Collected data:
━━━━━━━━━━━━━━━━
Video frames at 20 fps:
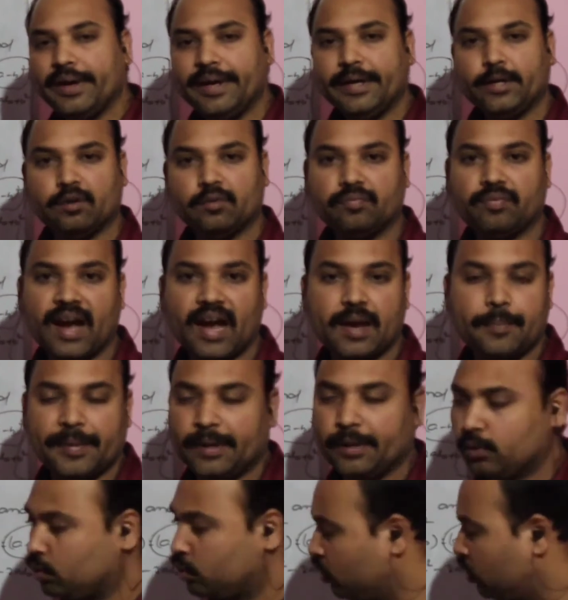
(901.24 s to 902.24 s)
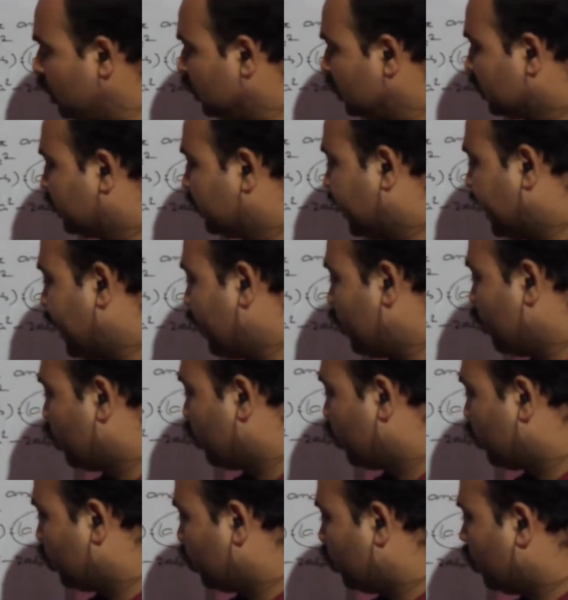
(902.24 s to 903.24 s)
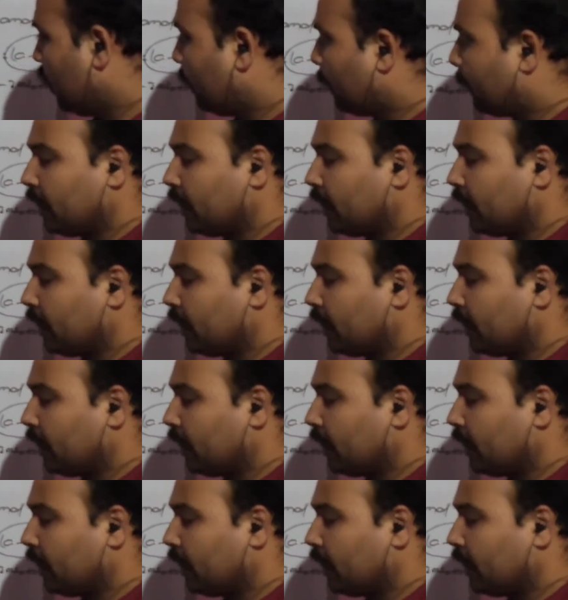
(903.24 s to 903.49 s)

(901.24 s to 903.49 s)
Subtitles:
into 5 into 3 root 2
━━━━━━━━━━━━━━━━
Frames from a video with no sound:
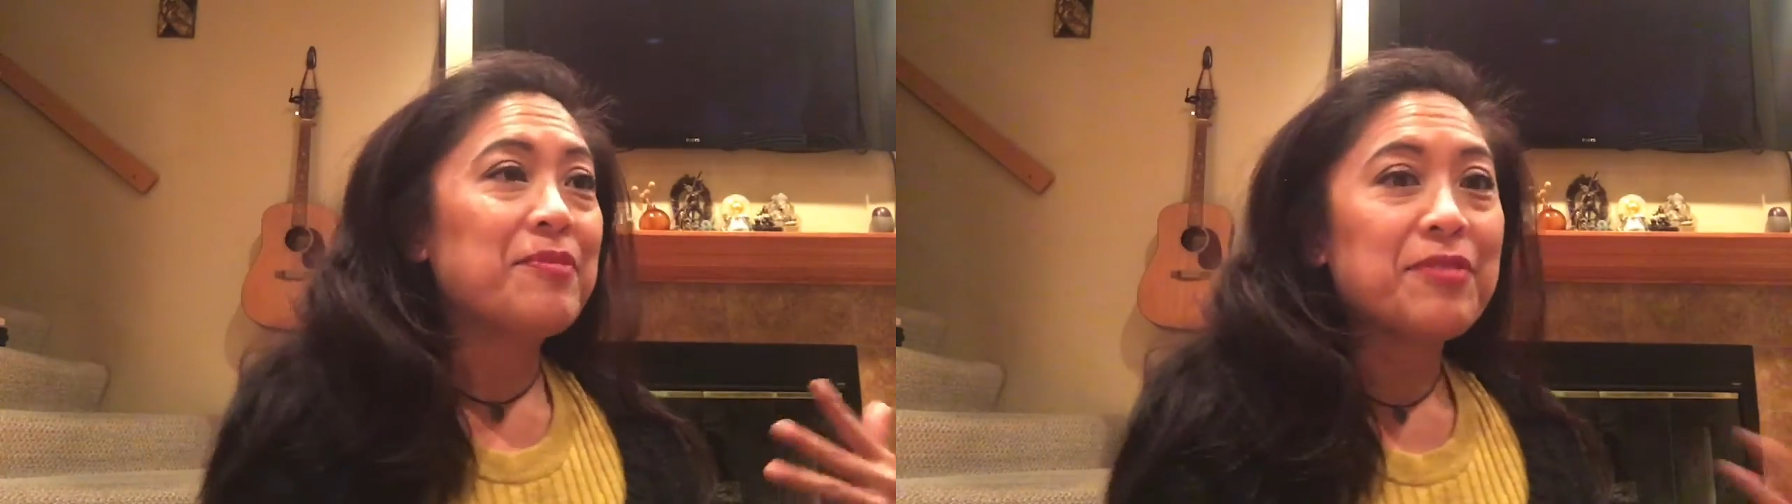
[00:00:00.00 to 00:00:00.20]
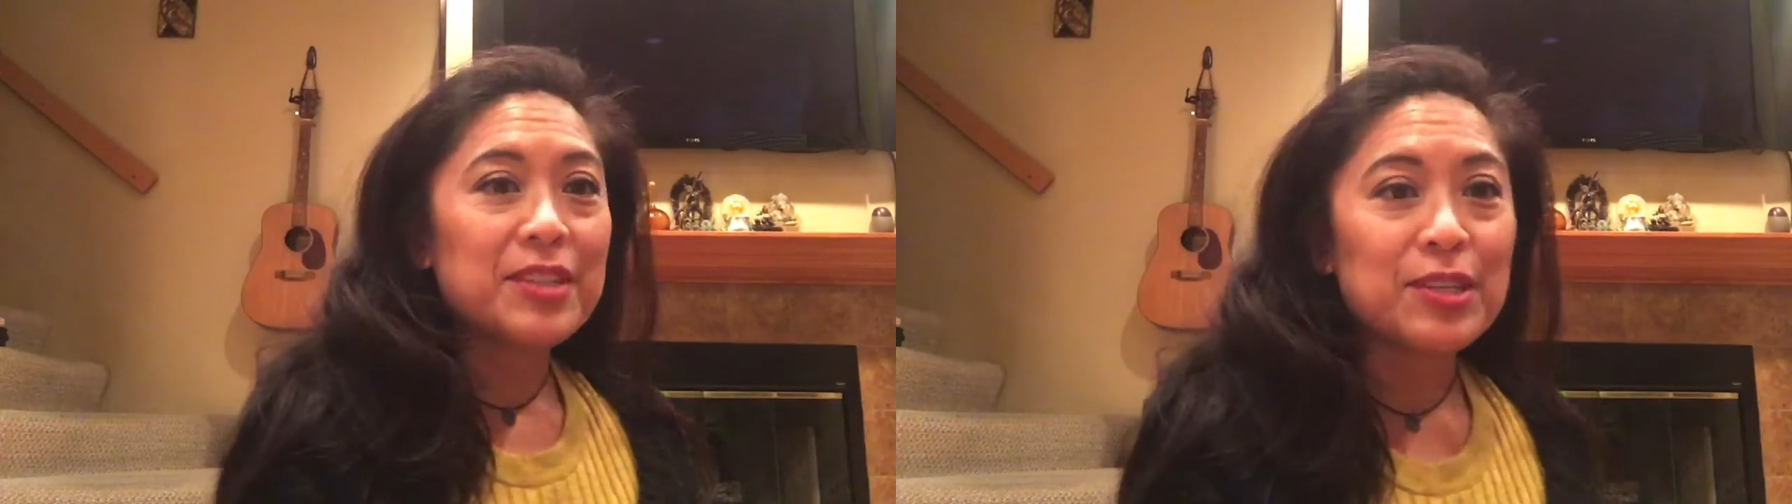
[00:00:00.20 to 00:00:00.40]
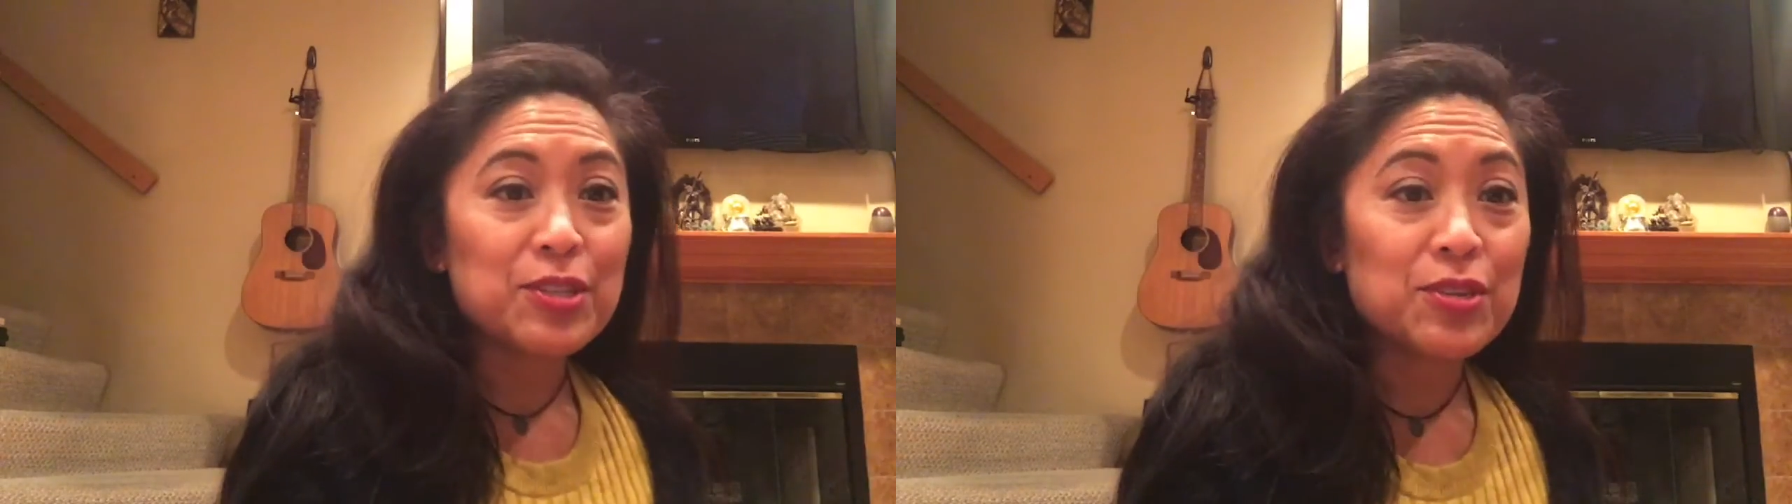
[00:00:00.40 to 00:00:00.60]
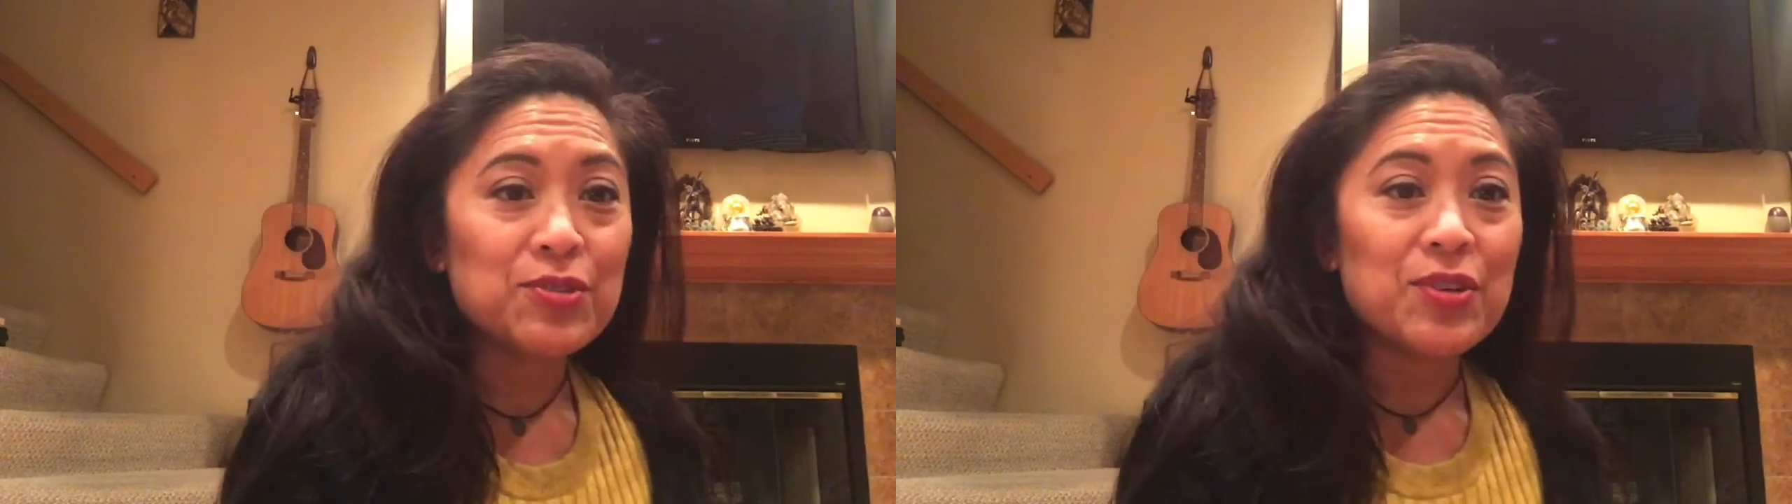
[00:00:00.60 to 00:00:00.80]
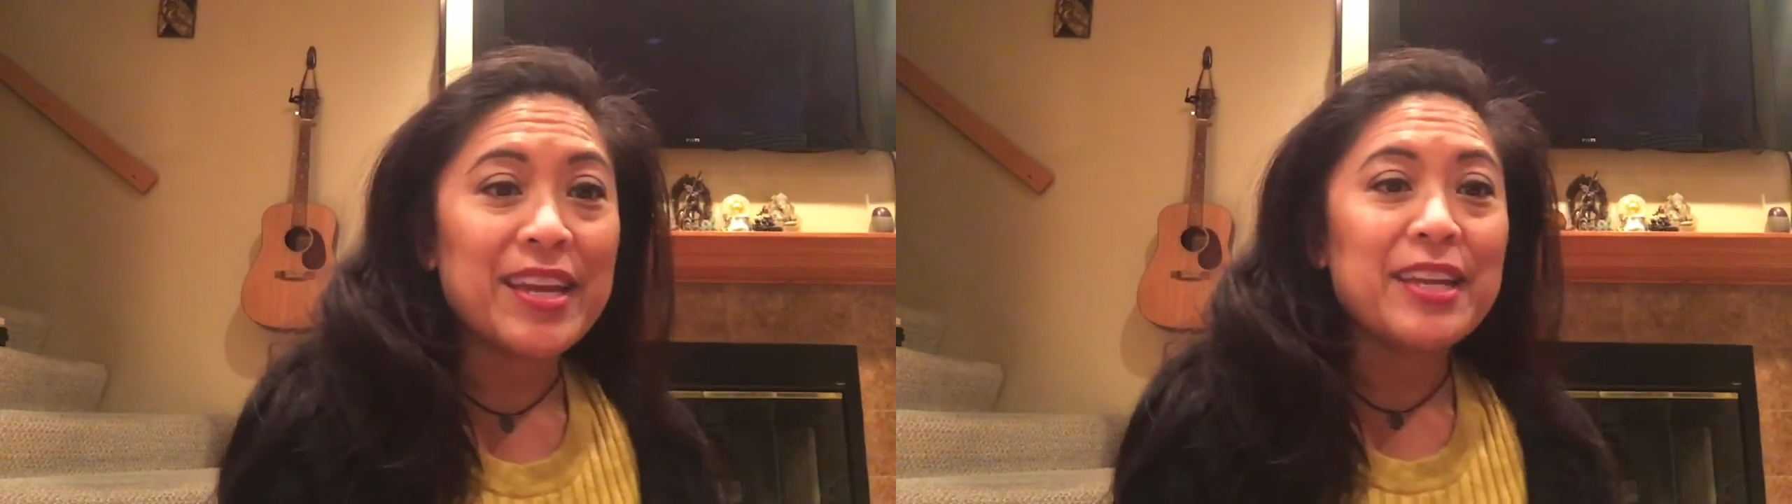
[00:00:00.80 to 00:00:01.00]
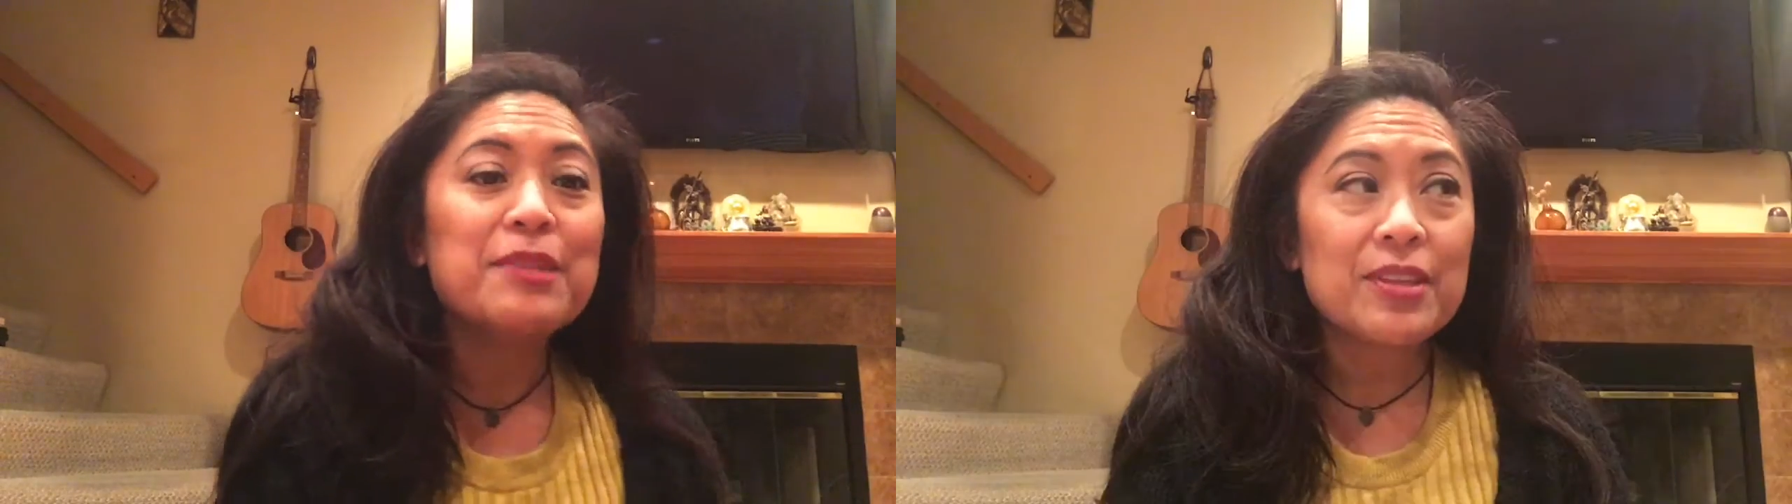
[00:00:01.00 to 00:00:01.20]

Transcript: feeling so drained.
━━━━━━━━━━━━━━━━
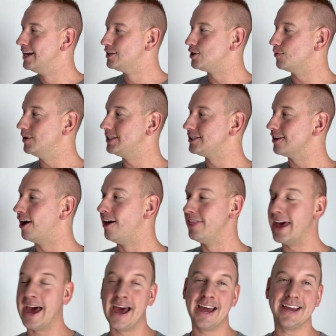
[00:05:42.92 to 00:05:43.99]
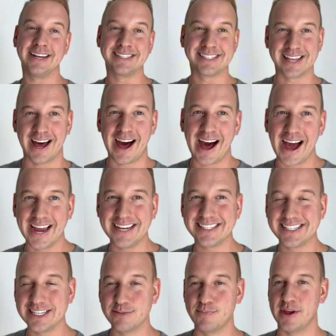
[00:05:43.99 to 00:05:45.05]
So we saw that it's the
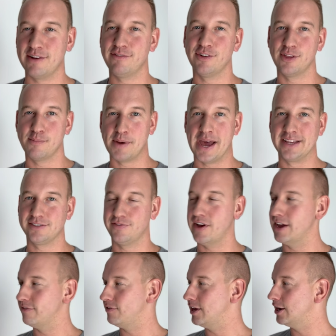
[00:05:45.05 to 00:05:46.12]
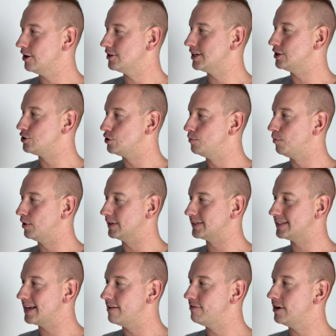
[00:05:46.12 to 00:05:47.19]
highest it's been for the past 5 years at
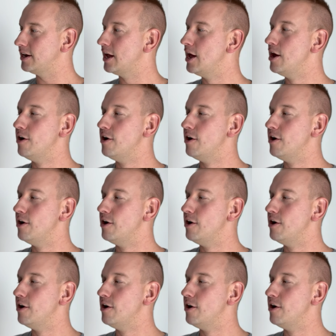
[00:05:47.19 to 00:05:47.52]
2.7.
━━━━━━━━━━━━━━━━
Repeat only the stretch of data above that runs from the line with "[00:00:00.80 to 00:00:01.00]" to the line with "Transcript: feeling so drained.". Keep both end lines; exclude pictures.

[00:00:00.80 to 00:00:01.00]
[00:00:01.00 to 00:00:01.20]

Transcript: feeling so drained.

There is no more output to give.